[Recorded data Boundary: Start]
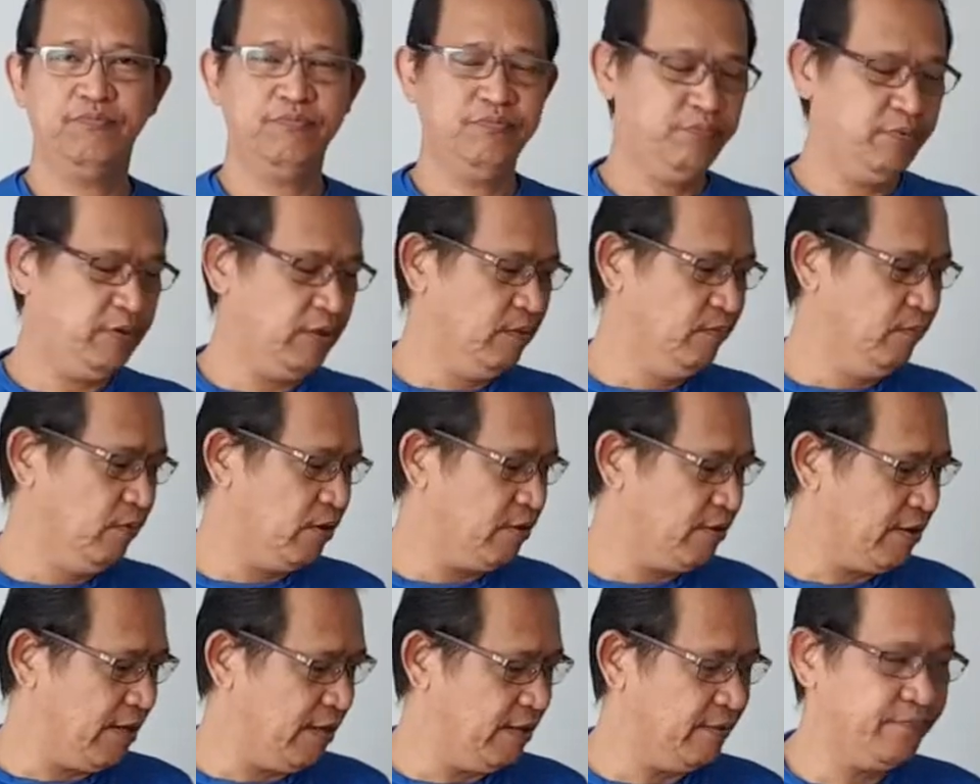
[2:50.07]

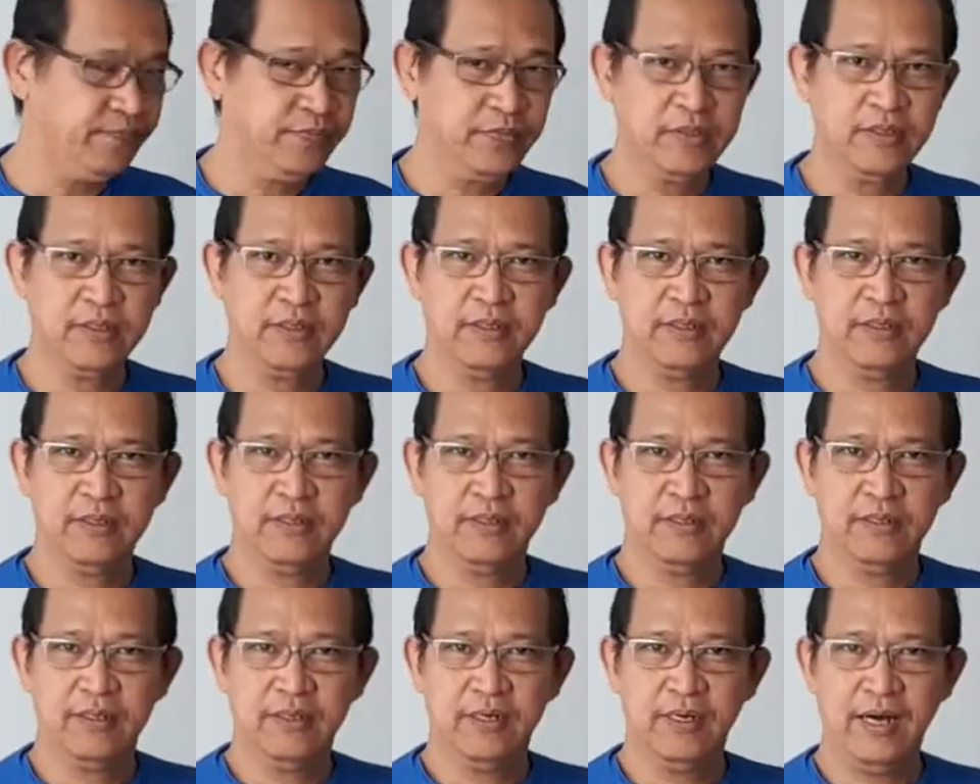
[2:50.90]
Filmora.
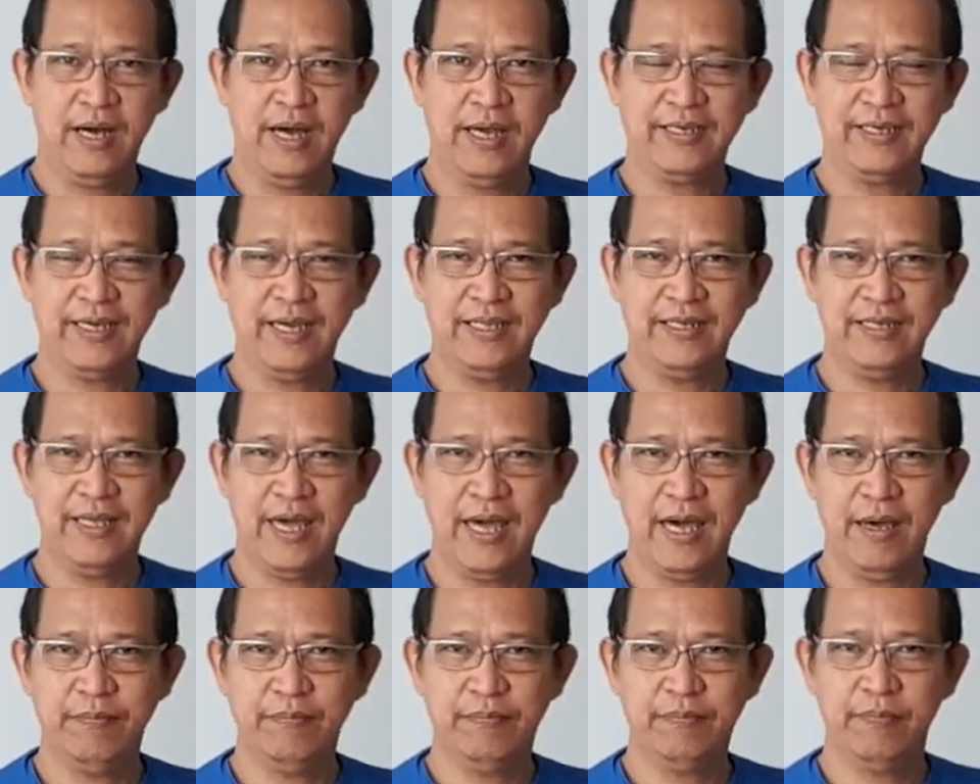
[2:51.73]
I can
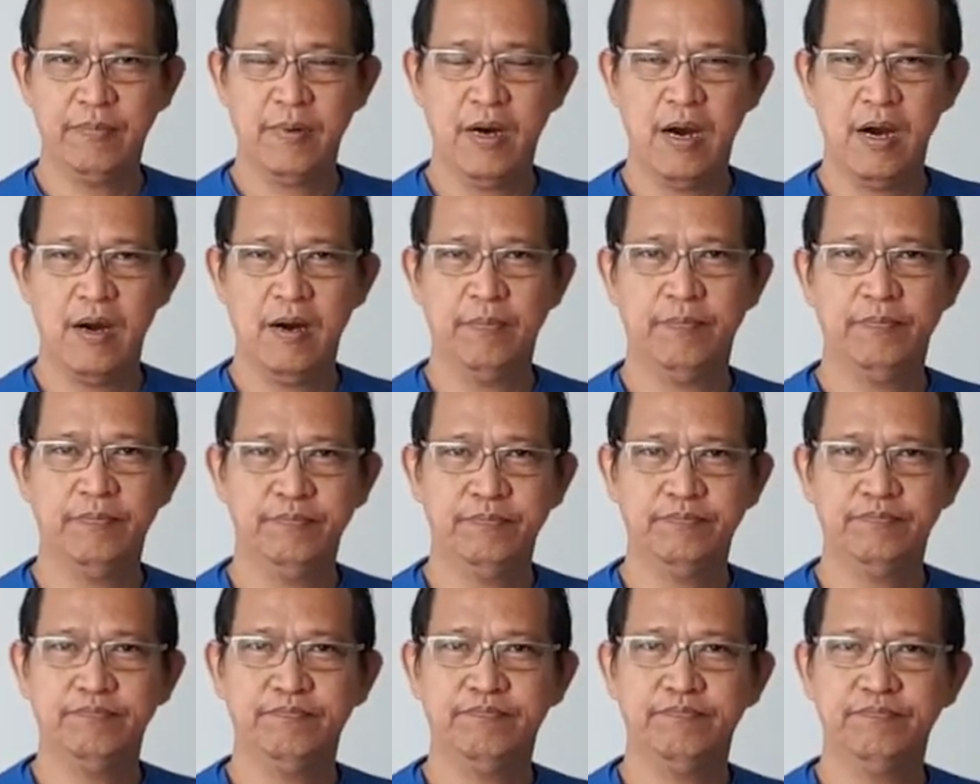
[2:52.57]
have
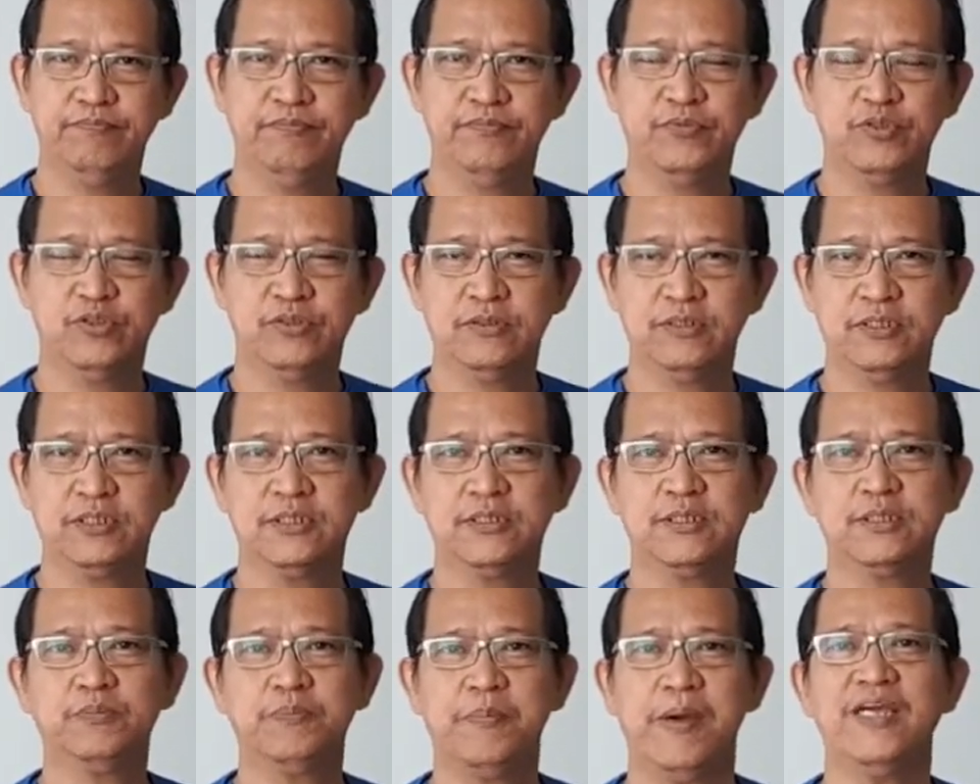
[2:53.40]

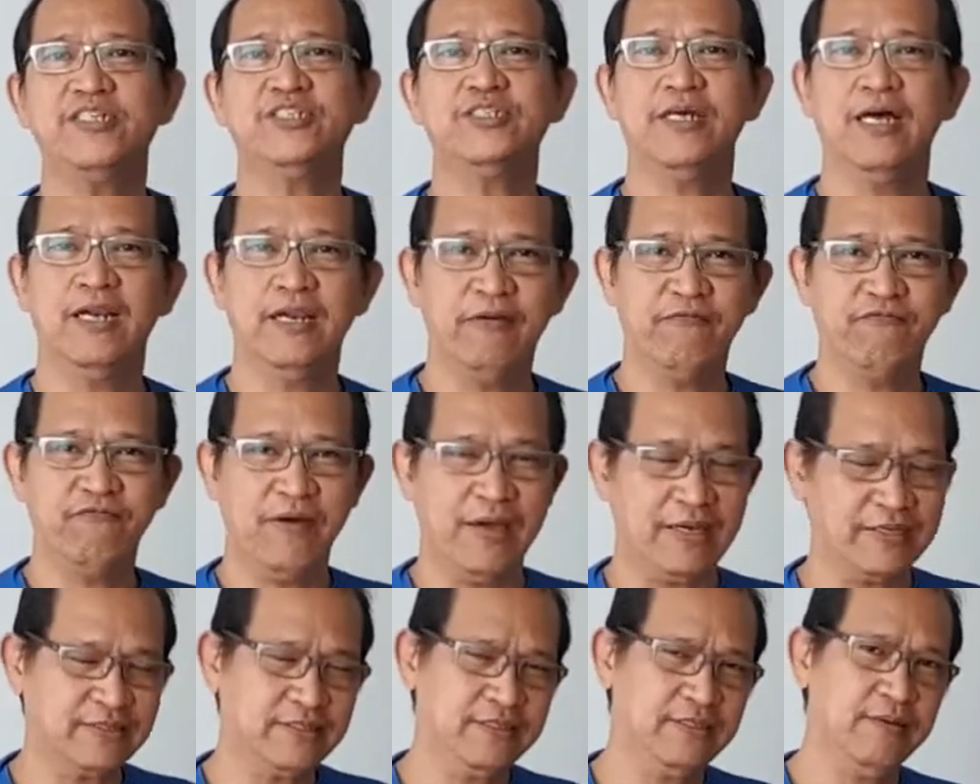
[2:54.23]
special
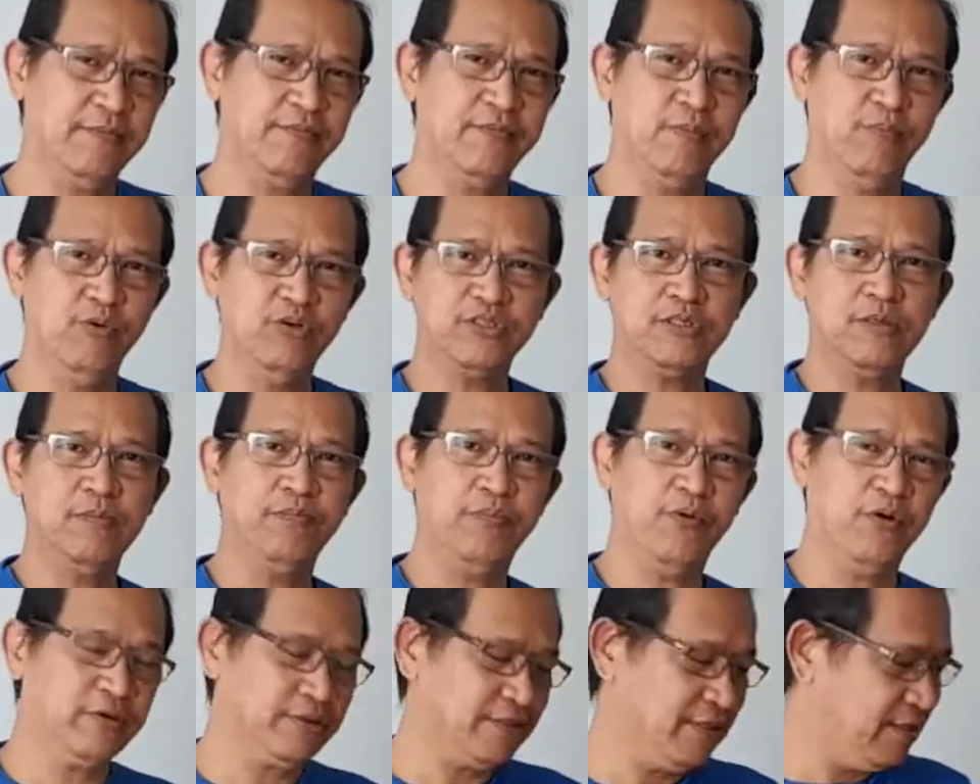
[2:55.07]
effects. The most
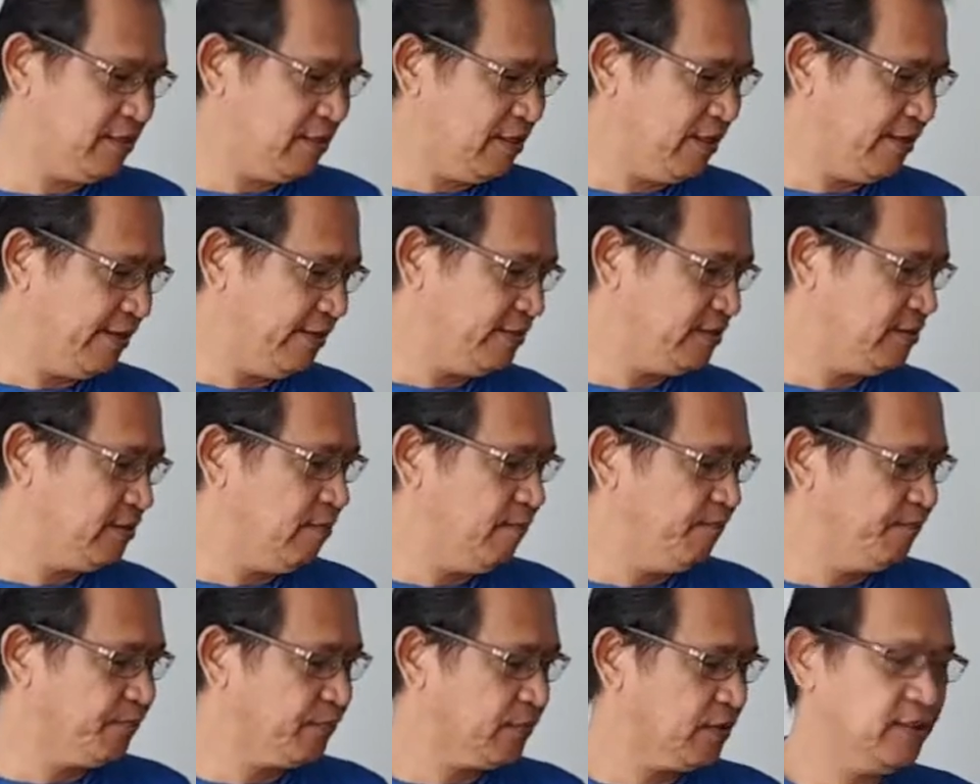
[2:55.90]
important thing is
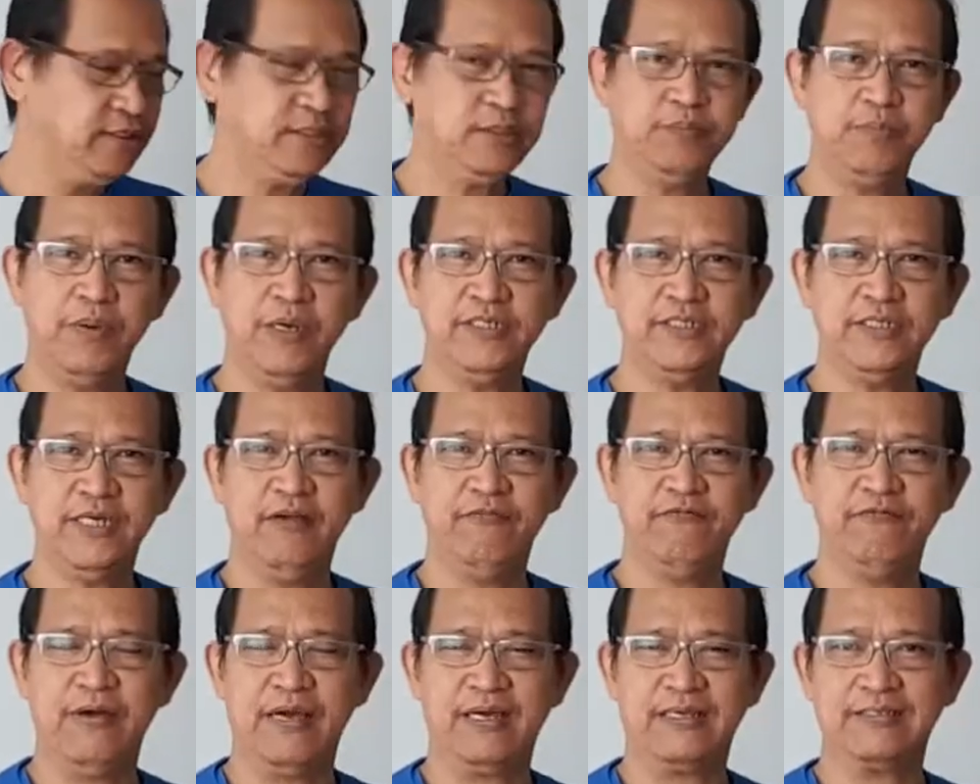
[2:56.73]
special
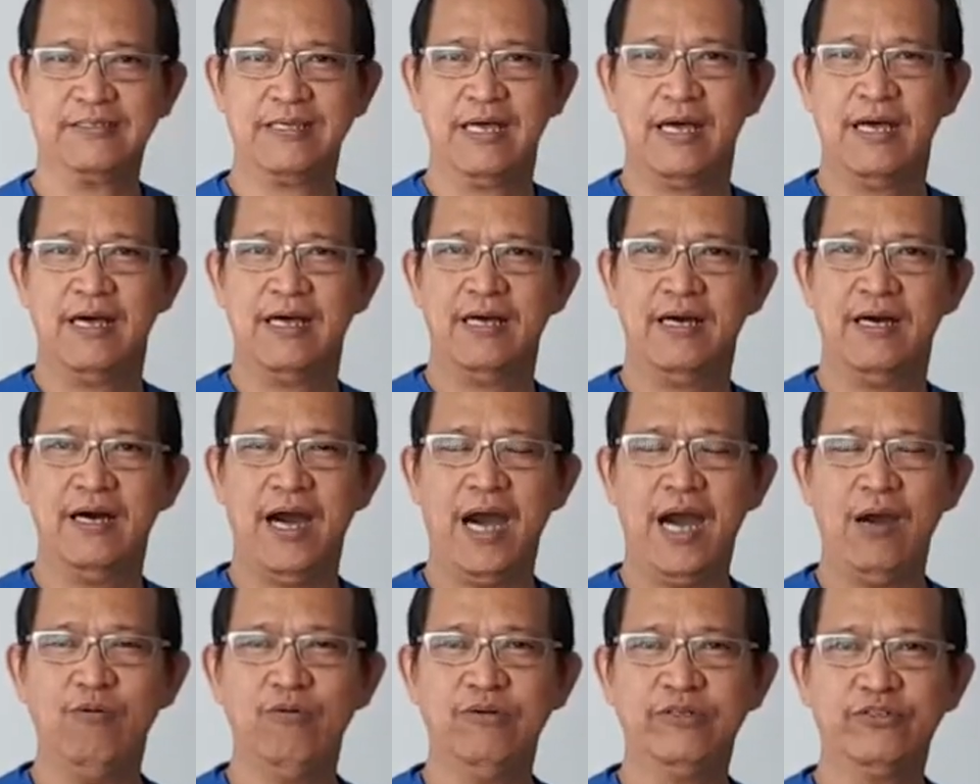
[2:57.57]
effects.
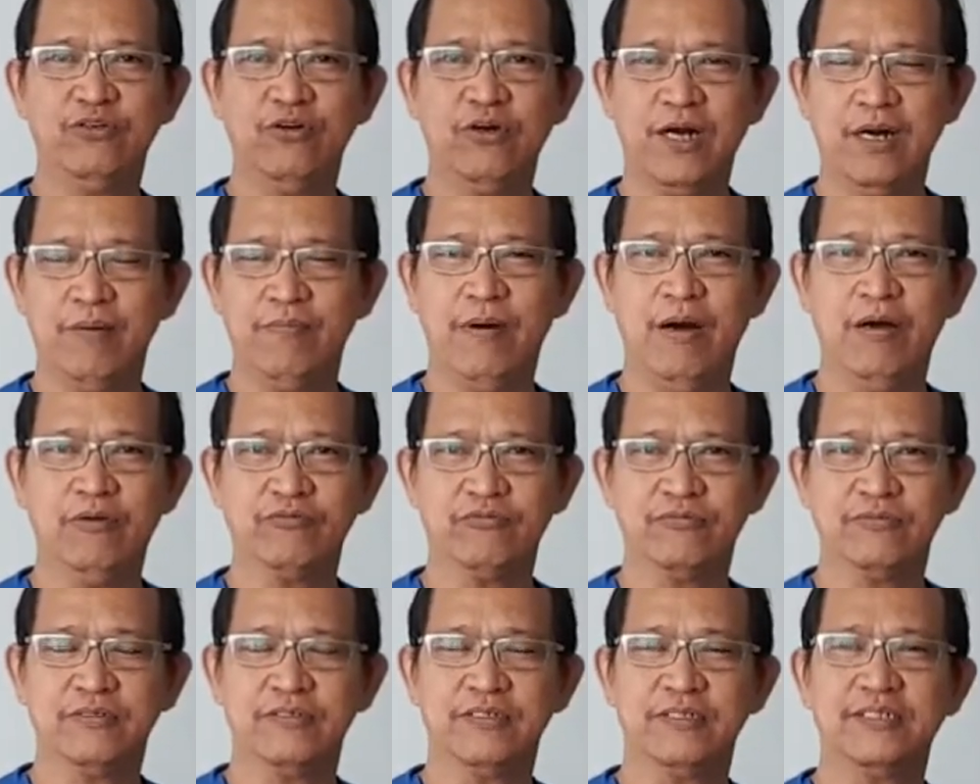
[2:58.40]
I will talk
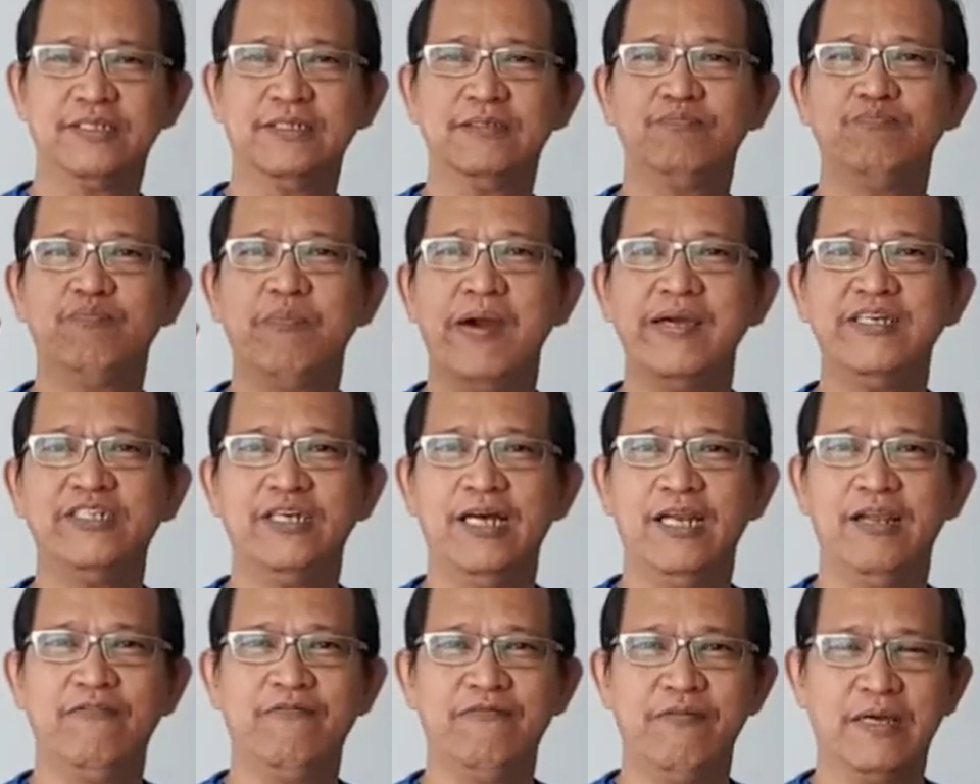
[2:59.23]
about
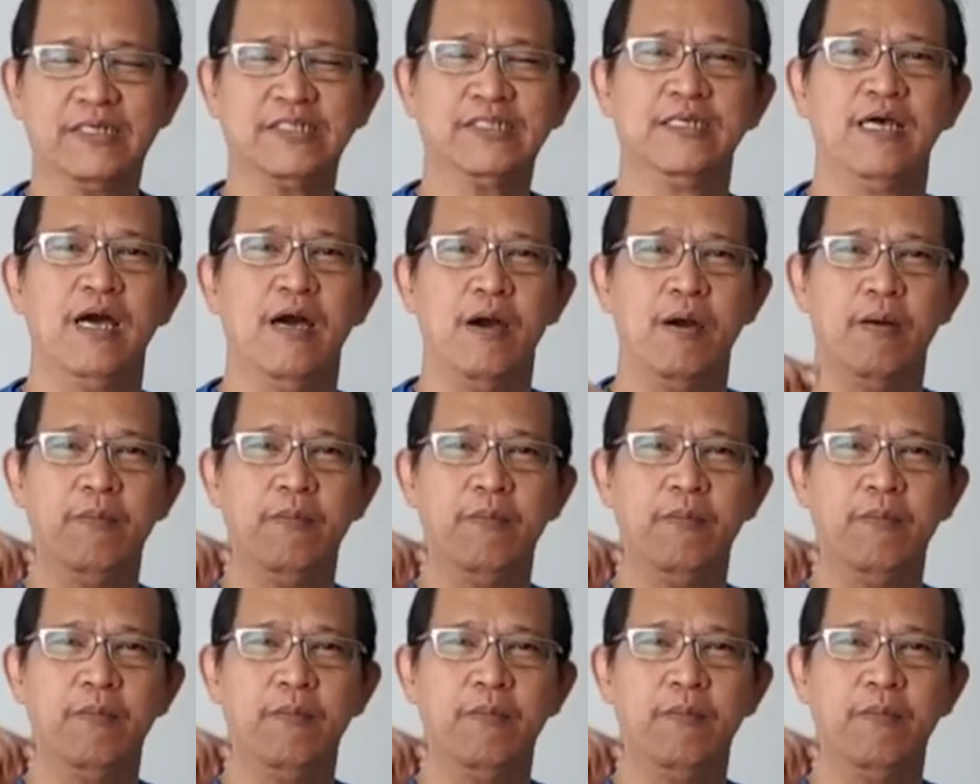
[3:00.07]
special effects,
[Recorded data Boundary: End]
[What to produce] Copy out all of the entries exactly as they stand, with no pictures in your copy.

[Written solution]
[2:50.07]

[2:50.90]
Filmora.
[2:51.73]
I can
[2:52.57]
have
[2:53.40]

[2:54.23]
special
[2:55.07]
effects. The most
[2:55.90]
important thing is
[2:56.73]
special
[2:57.57]
effects.
[2:58.40]
I will talk
[2:59.23]
about
[3:00.07]
special effects,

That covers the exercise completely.